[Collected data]
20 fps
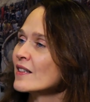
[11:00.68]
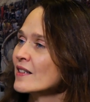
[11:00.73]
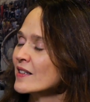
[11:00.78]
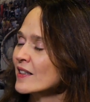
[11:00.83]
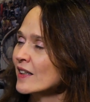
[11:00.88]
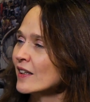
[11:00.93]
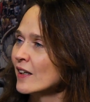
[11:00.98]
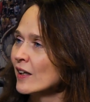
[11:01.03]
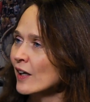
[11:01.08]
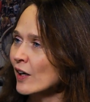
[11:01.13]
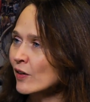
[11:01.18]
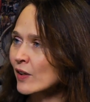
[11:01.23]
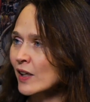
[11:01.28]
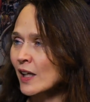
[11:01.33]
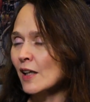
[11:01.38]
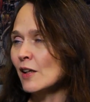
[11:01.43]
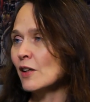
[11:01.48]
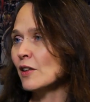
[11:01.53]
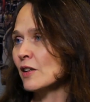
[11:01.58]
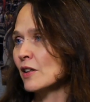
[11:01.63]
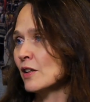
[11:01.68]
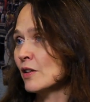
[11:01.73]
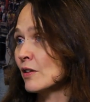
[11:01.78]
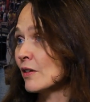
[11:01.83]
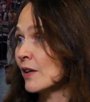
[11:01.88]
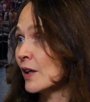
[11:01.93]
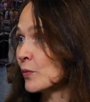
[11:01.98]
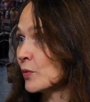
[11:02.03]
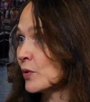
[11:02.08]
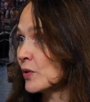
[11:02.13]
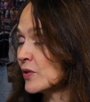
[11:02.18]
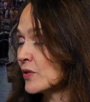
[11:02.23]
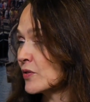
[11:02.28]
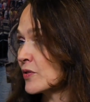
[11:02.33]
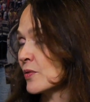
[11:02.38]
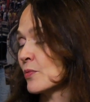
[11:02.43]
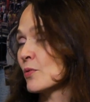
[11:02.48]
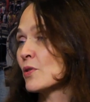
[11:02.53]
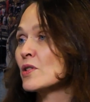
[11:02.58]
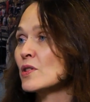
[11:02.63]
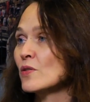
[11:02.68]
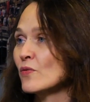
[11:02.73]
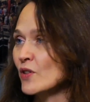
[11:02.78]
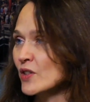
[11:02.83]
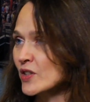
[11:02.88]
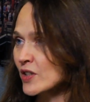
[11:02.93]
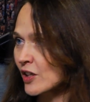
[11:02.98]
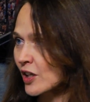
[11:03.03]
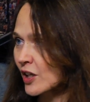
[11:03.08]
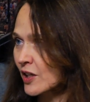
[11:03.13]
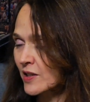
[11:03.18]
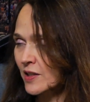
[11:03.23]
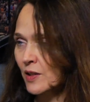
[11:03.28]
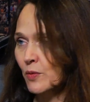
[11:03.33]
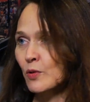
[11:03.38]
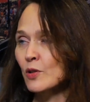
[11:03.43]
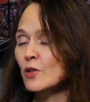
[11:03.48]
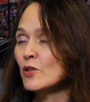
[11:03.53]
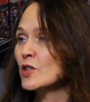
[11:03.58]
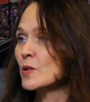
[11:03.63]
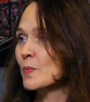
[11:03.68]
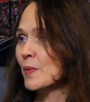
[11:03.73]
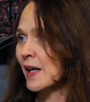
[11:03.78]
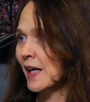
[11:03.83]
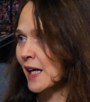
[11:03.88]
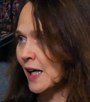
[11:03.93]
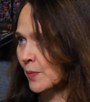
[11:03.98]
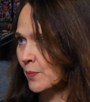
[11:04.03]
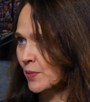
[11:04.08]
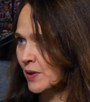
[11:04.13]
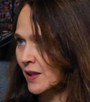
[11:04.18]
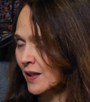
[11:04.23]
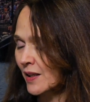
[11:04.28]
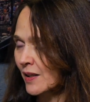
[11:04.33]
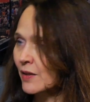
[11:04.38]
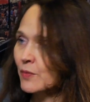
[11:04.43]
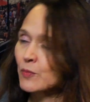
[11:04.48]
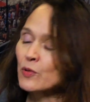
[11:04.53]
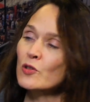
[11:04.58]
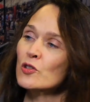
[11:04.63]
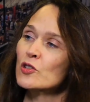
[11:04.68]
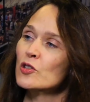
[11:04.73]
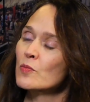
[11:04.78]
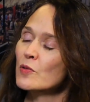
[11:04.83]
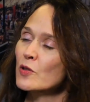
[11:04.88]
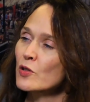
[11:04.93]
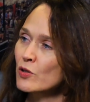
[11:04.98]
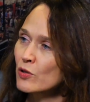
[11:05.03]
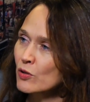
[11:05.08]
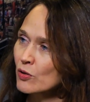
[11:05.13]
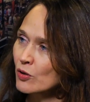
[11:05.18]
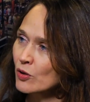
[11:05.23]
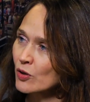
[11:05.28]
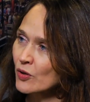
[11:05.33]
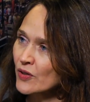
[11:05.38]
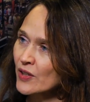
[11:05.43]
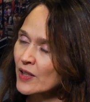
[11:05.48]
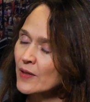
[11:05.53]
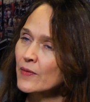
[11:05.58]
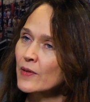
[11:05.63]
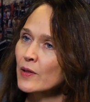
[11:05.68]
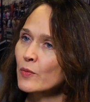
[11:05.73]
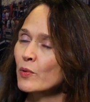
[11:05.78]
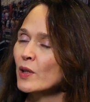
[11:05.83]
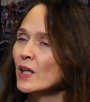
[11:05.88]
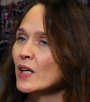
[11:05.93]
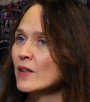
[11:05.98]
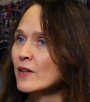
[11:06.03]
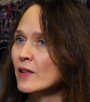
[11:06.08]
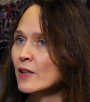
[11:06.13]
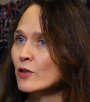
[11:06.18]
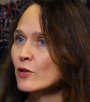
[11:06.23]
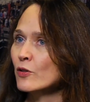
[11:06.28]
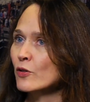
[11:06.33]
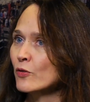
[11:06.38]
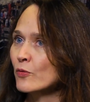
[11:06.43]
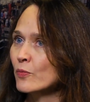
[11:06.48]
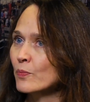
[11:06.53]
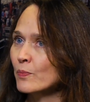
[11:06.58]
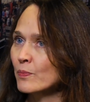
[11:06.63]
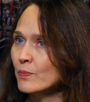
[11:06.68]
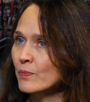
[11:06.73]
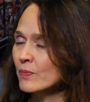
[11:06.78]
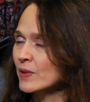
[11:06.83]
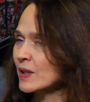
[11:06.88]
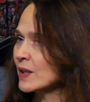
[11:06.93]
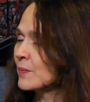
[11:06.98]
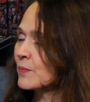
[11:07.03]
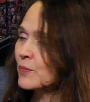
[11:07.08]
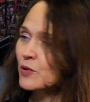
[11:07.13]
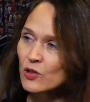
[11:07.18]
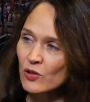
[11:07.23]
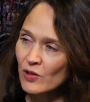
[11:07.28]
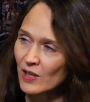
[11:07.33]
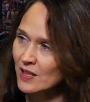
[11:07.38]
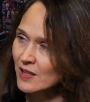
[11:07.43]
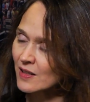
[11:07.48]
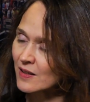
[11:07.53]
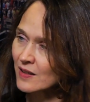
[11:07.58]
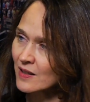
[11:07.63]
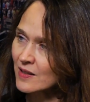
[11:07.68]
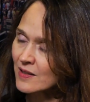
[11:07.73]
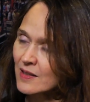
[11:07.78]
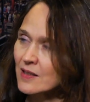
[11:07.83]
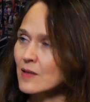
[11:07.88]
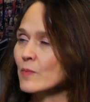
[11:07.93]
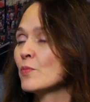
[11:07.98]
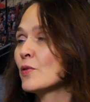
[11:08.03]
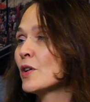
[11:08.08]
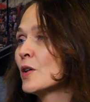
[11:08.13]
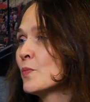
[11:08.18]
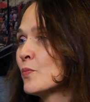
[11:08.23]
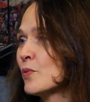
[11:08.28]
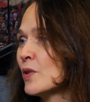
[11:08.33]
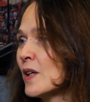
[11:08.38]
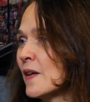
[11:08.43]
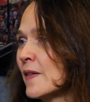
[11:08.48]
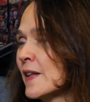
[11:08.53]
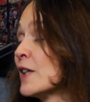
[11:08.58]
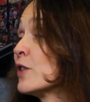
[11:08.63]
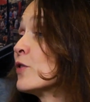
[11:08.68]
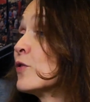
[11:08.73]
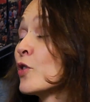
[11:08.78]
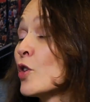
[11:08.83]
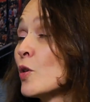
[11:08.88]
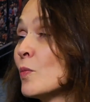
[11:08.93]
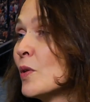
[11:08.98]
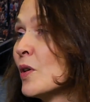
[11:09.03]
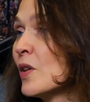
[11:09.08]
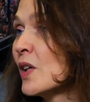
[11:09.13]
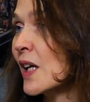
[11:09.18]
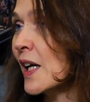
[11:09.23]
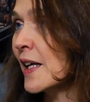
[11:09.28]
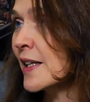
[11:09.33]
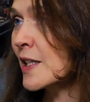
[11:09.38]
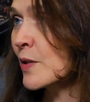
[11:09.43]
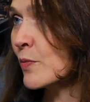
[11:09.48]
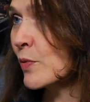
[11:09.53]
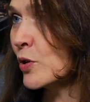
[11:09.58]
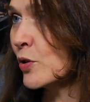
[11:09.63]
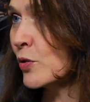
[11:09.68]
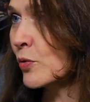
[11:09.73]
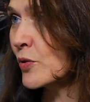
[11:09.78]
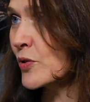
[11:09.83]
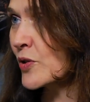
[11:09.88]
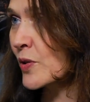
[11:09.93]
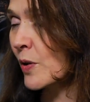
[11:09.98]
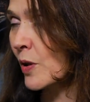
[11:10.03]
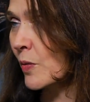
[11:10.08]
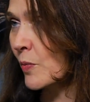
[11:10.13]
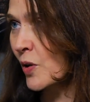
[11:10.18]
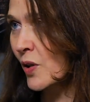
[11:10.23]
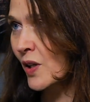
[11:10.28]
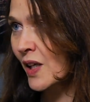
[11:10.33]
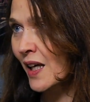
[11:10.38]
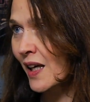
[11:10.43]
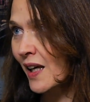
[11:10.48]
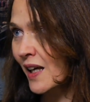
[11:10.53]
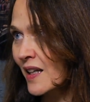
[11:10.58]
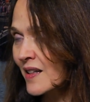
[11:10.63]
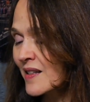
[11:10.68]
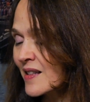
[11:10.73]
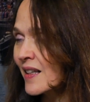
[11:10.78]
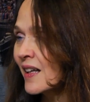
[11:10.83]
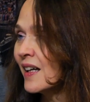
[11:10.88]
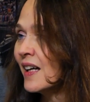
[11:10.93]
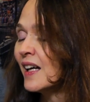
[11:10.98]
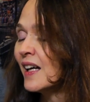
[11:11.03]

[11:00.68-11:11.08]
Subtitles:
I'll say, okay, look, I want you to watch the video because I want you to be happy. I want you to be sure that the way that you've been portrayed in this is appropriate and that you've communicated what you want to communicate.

WORK TO BE COMPLETED: Retype every entry exactly as written, but omit the pictures.

ANSWER:
20 fps
[11:00.68]
[11:00.73]
[11:00.78]
[11:00.83]
[11:00.88]
[11:00.93]
[11:00.98]
[11:01.03]
[11:01.08]
[11:01.13]
[11:01.18]
[11:01.23]
[11:01.28]
[11:01.33]
[11:01.38]
[11:01.43]
[11:01.48]
[11:01.53]
[11:01.58]
[11:01.63]
[11:01.68]
[11:01.73]
[11:01.78]
[11:01.83]
[11:01.88]
[11:01.93]
[11:01.98]
[11:02.03]
[11:02.08]
[11:02.13]
[11:02.18]
[11:02.23]
[11:02.28]
[11:02.33]
[11:02.38]
[11:02.43]
[11:02.48]
[11:02.53]
[11:02.58]
[11:02.63]
[11:02.68]
[11:02.73]
[11:02.78]
[11:02.83]
[11:02.88]
[11:02.93]
[11:02.98]
[11:03.03]
[11:03.08]
[11:03.13]
[11:03.18]
[11:03.23]
[11:03.28]
[11:03.33]
[11:03.38]
[11:03.43]
[11:03.48]
[11:03.53]
[11:03.58]
[11:03.63]
[11:03.68]
[11:03.73]
[11:03.78]
[11:03.83]
[11:03.88]
[11:03.93]
[11:03.98]
[11:04.03]
[11:04.08]
[11:04.13]
[11:04.18]
[11:04.23]
[11:04.28]
[11:04.33]
[11:04.38]
[11:04.43]
[11:04.48]
[11:04.53]
[11:04.58]
[11:04.63]
[11:04.68]
[11:04.73]
[11:04.78]
[11:04.83]
[11:04.88]
[11:04.93]
[11:04.98]
[11:05.03]
[11:05.08]
[11:05.13]
[11:05.18]
[11:05.23]
[11:05.28]
[11:05.33]
[11:05.38]
[11:05.43]
[11:05.48]
[11:05.53]
[11:05.58]
[11:05.63]
[11:05.68]
[11:05.73]
[11:05.78]
[11:05.83]
[11:05.88]
[11:05.93]
[11:05.98]
[11:06.03]
[11:06.08]
[11:06.13]
[11:06.18]
[11:06.23]
[11:06.28]
[11:06.33]
[11:06.38]
[11:06.43]
[11:06.48]
[11:06.53]
[11:06.58]
[11:06.63]
[11:06.68]
[11:06.73]
[11:06.78]
[11:06.83]
[11:06.88]
[11:06.93]
[11:06.98]
[11:07.03]
[11:07.08]
[11:07.13]
[11:07.18]
[11:07.23]
[11:07.28]
[11:07.33]
[11:07.38]
[11:07.43]
[11:07.48]
[11:07.53]
[11:07.58]
[11:07.63]
[11:07.68]
[11:07.73]
[11:07.78]
[11:07.83]
[11:07.88]
[11:07.93]
[11:07.98]
[11:08.03]
[11:08.08]
[11:08.13]
[11:08.18]
[11:08.23]
[11:08.28]
[11:08.33]
[11:08.38]
[11:08.43]
[11:08.48]
[11:08.53]
[11:08.58]
[11:08.63]
[11:08.68]
[11:08.73]
[11:08.78]
[11:08.83]
[11:08.88]
[11:08.93]
[11:08.98]
[11:09.03]
[11:09.08]
[11:09.13]
[11:09.18]
[11:09.23]
[11:09.28]
[11:09.33]
[11:09.38]
[11:09.43]
[11:09.48]
[11:09.53]
[11:09.58]
[11:09.63]
[11:09.68]
[11:09.73]
[11:09.78]
[11:09.83]
[11:09.88]
[11:09.93]
[11:09.98]
[11:10.03]
[11:10.08]
[11:10.13]
[11:10.18]
[11:10.23]
[11:10.28]
[11:10.33]
[11:10.38]
[11:10.43]
[11:10.48]
[11:10.53]
[11:10.58]
[11:10.63]
[11:10.68]
[11:10.73]
[11:10.78]
[11:10.83]
[11:10.88]
[11:10.93]
[11:10.98]
[11:11.03]

[11:00.68-11:11.08]
Subtitles:
I'll say, okay, look, I want you to watch the video because I want you to be happy. I want you to be sure that the way that you've been portrayed in this is appropriate and that you've communicated what you want to communicate.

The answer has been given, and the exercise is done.